Oculi Sunt In Amore Duces" - "Cinta Berawal dari Mata (Mata Mengantar ke dalam Cinta)."
Pecentus ungkapan di atas
adalah Platius. Menurutnya lirikan mata yang menggoda merupakan awal
cinta. Seorang gadis bisa jatuh cinta seketika hanya karena kerling mata seorang pemuda tampan di depannya (Oculitus amare).
Mata melihat apa yang lebih baik dari orang yang dicintai. Apa yang
baik bisa berupa kemolekan atau ketampanan tubuh, senyuman yang
mengundang sensasi, suara yang merdu atau isyarat-isyarat tubuh lainnya.

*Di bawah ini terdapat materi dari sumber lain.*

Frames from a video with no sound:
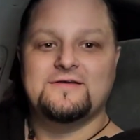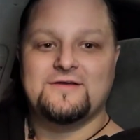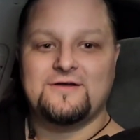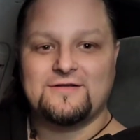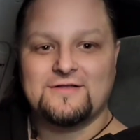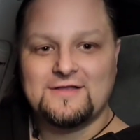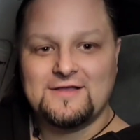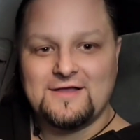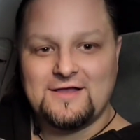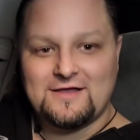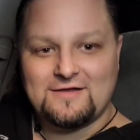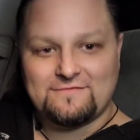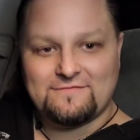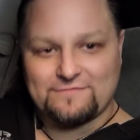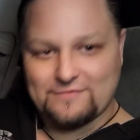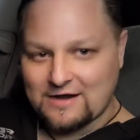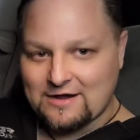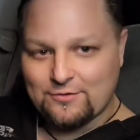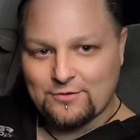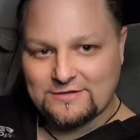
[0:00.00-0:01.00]
you know
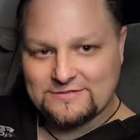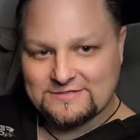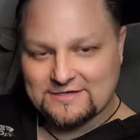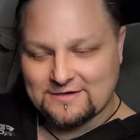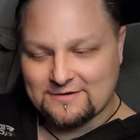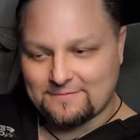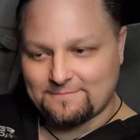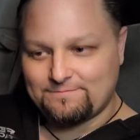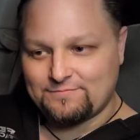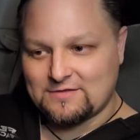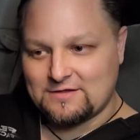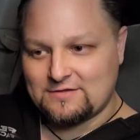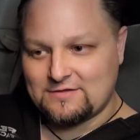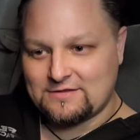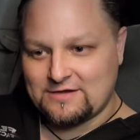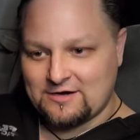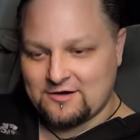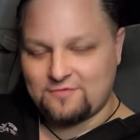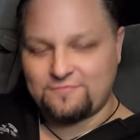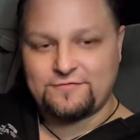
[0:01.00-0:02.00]
forgot what i was saying the
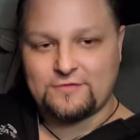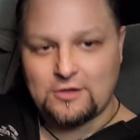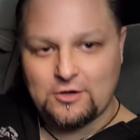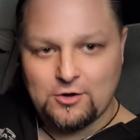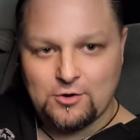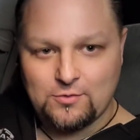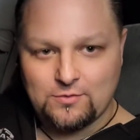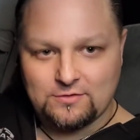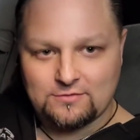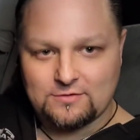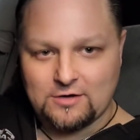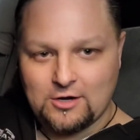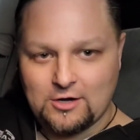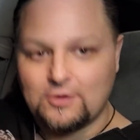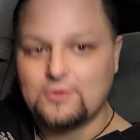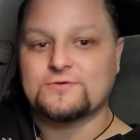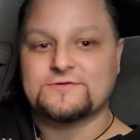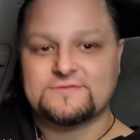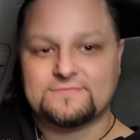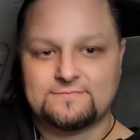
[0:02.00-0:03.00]
airflow
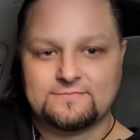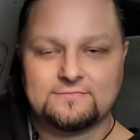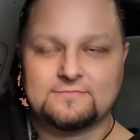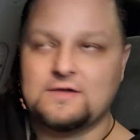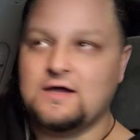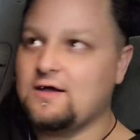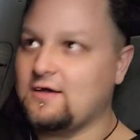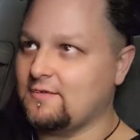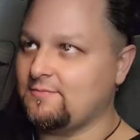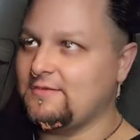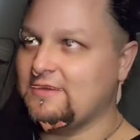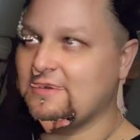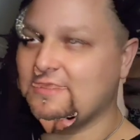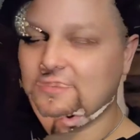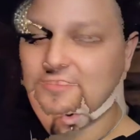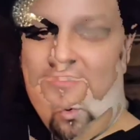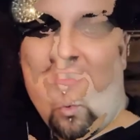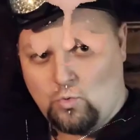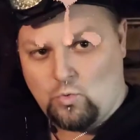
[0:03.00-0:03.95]
hose oh man I...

Apa yang baik bisa juga berupa sikap dan kata-kata yang memikat:
"I love you full – “Aku sungguh mencintaimu.”
Ungkapan kata cinta ini, muncul dari mata yang terpikat melihat
kecantikan atau ketampanan pribadi yang dicintai. Berkaitan dengan ini,
ada ungkapan lain dalam bahasa Latin:
"Ubi amor, ibi oculuc – “di mana ada cinta, di sana ada mata.” Dari mata mengalirlah cinta.

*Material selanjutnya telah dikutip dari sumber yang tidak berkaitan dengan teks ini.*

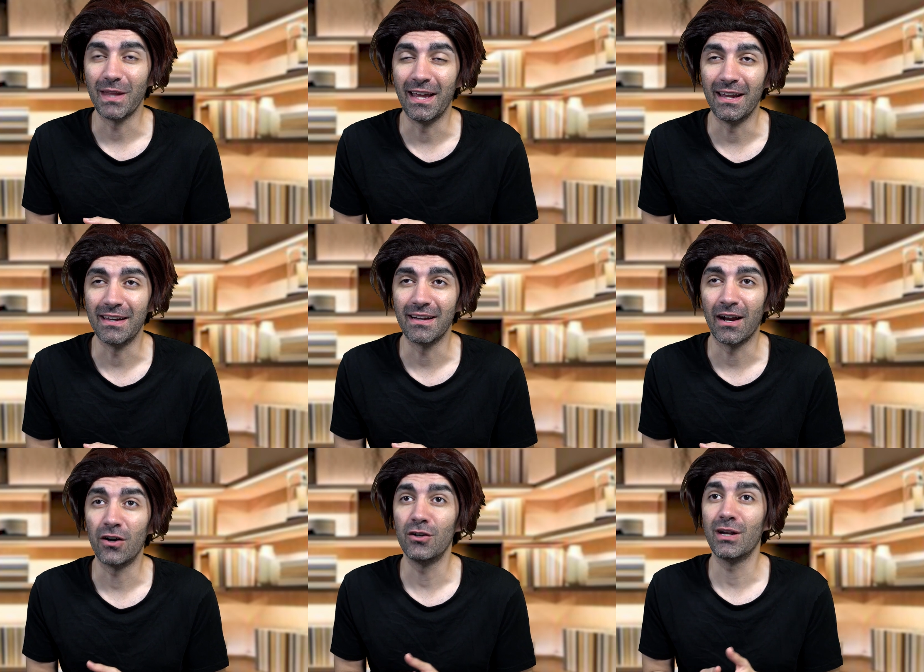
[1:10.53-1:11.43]
And
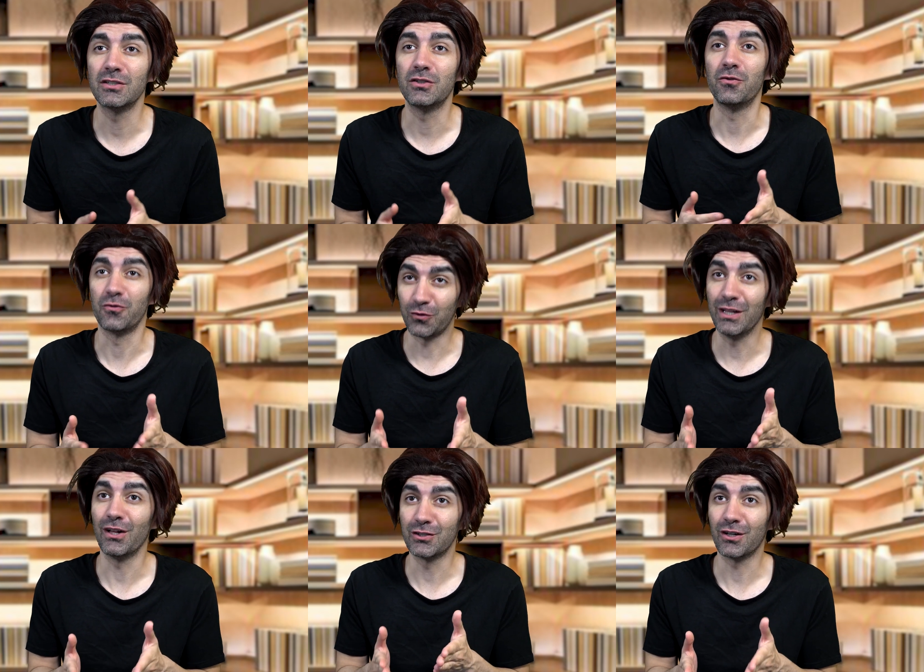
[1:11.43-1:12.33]
I heard you guys do
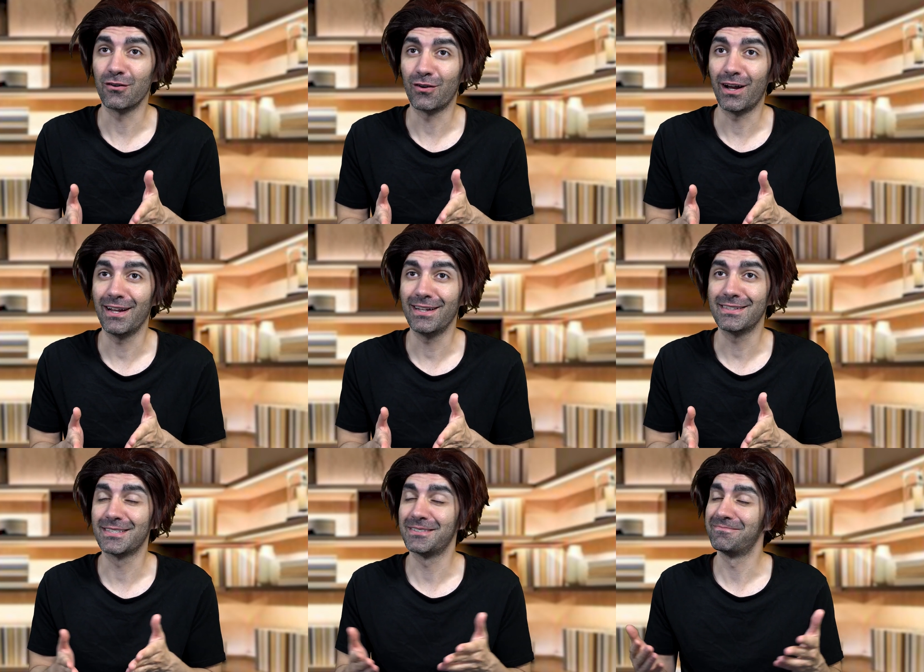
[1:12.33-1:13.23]
free lunch on
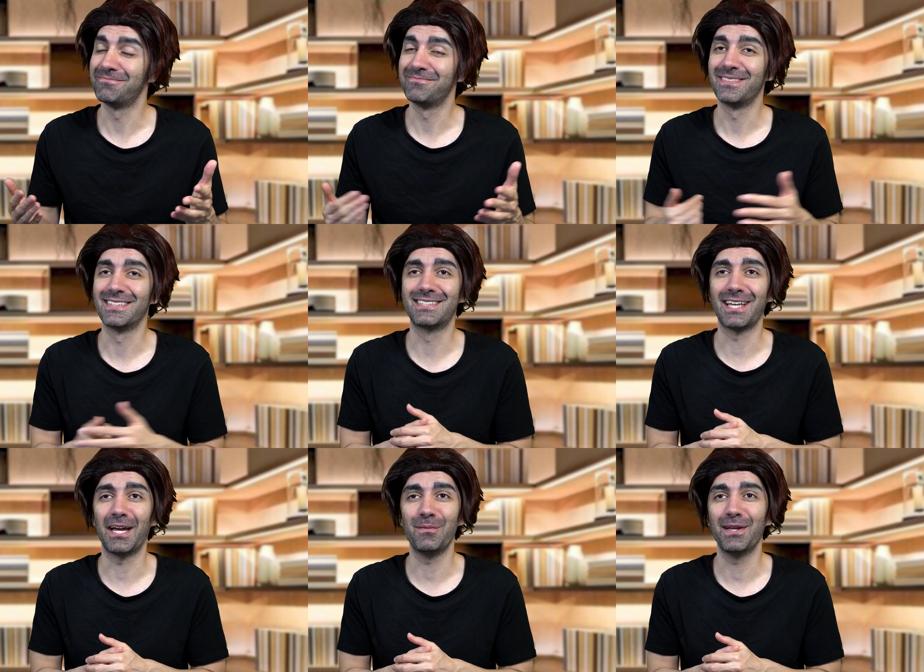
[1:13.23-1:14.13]
Fridays.
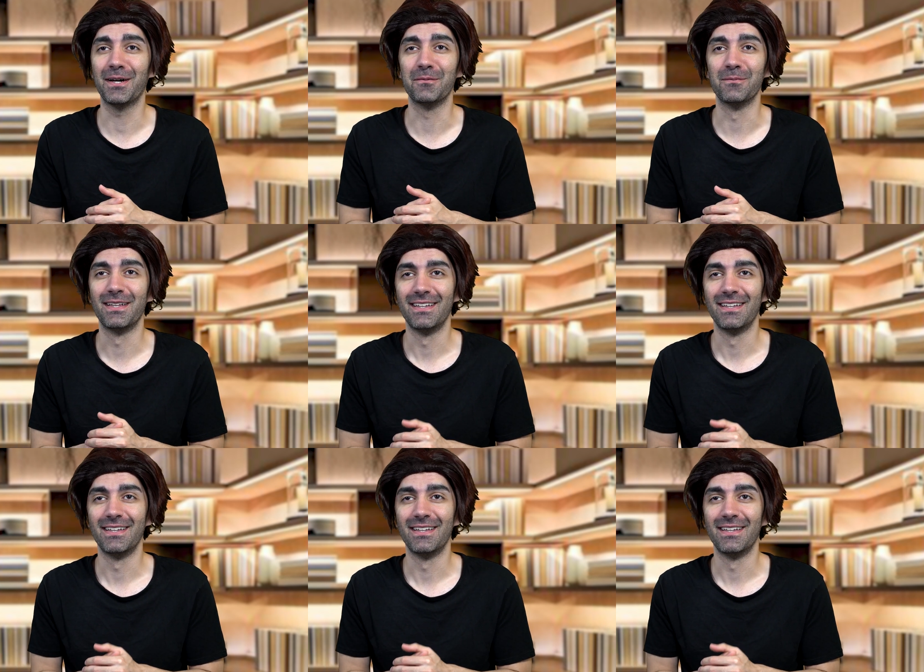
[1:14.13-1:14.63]
Sign me up.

Dalam konteks Indonesia, Anda tentu mengenal sepenggal syair lagu “Ayo
mama” dari Ambon. Salah satu liriknya, “Dari mana datangnya cinta. Dari
mata, turun ke hati”. Memang cinta berawal dari mata. Mata merupakan
jendela dunia. Dari sanalah kita bisa melihat keindahan dunia. Jika
objek yang dilihat indah dengan sendirinya jiwa terpesona dan
benih-benih keterpikatan bersemi.
Namun, mata juga mudah tertipu.
Apa yang kelihatannya indah dan baik, di dalamnya penuh kebusukan dan
kebohongan. Dalam hal ini perlu ada mata hati, agar cinta yang muncul
terhadap suatu objek sungguh-sungguh keluar dari hati. Bukan sekadar
dari apa yang tampak. Apa yang tampak sering menipu mata. Hal ini
diingatkan dalam tiga ungkapan Latin berikut.
> Pertama,
"Nimiumne crede colori – “jangan terlalu mempercayai warna” (Virg.,
Bucol, 2,17). Artinya, jangan terlalu mempercayai penampilan luar.

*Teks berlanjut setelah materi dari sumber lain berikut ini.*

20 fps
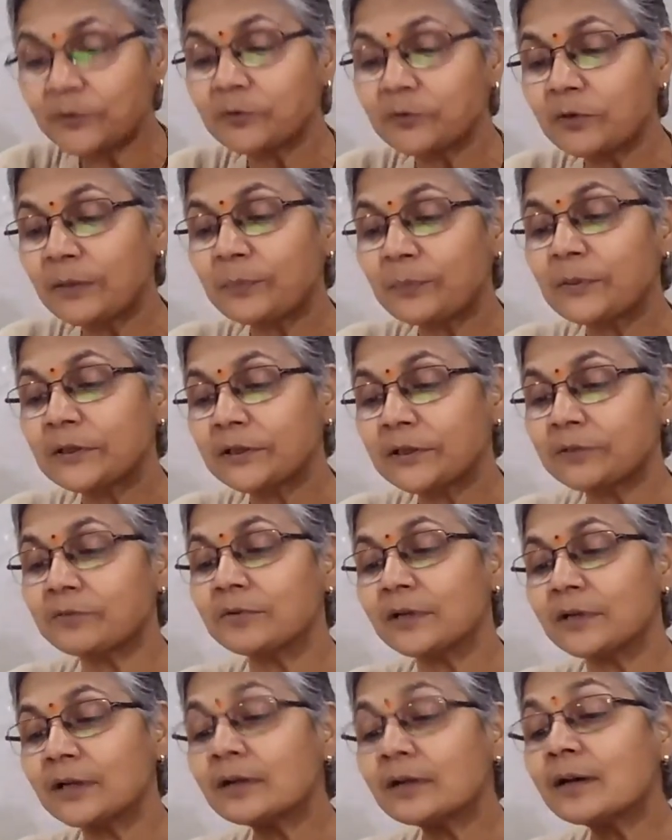to a
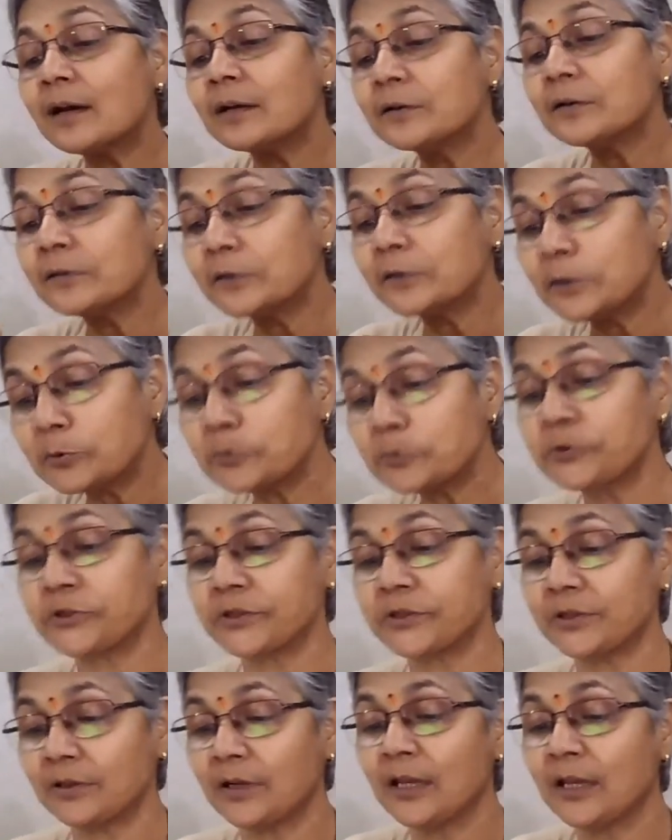particular
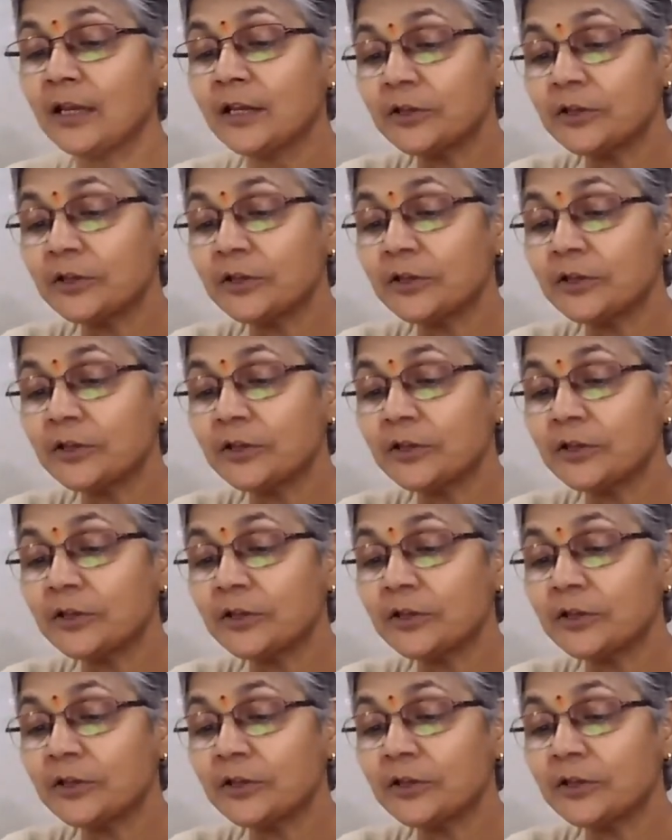conclusion.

> Kedua, "Quam virtutem tu ne de facie quidem nosti – “Untuk
mengetahui keluhuran seseorang janganlah hanya dari raut mukanya saja”
(Cicero). Artinya,
janganlah menilai seseorang raut mukanya saja.
> Ketiga, "Eripitur persona, manet res – “Topeng dilepas, yang nyata kelihatan”.
Artinya,
manusia bisa menyembunyikan apa yang menjadi watak aslinya namun pada akhirnya akan ketahuan siapa dia sebenarnya, bukan?
Cinta berawal dari mata. Mata memandang dan mengagumi sehingga muncul
ketertarikan terhadap objek yang dicintai. Ketertarikan hendaknya bukan
hanya berdasarkan apa yang tampak, tetapi apa yang tersembunyi, yang ada
dalam hati. Untuk itu, diperlukan komunikasi dari hati ke hati.
Ingatlah, yang tampak sering kali menipu. Dari luar, kelihatannya baik
tetapi di dalamnya penuh kepalsuan. Karena itu, berhati-hatilah dengan
cinta. Cinta dapat membuat orang sehat menjadi sakit, orang gemuk
menjadi kurus, orang normal menjadi gila, orang kaya menjadi miskin,
raja menjadi budak, orang suci menjadi ternoda, dan orang yang gembira
menjadi putus asa.
Dengan kata lain, cinta dapat menimbulkan
kegelisahan, depresi, rasa sakit, keputusaan, kehilangan harapan, dan
sebagainya. Hal-hal ini terjadi karena cinta dicorengi oleh kepalsuan.
Dalam konteks ini, ketulusan merupakan nilai yang perlu dipraktikkan
ketika Anda menjalin cinta dengan orang yang Anda cintai.
"Esto quod esse videris – “jadilah seperti apa yang tampak padamu.” Artinya, hindari kepalsuan, tetapi tunjukkanlah ketulusan.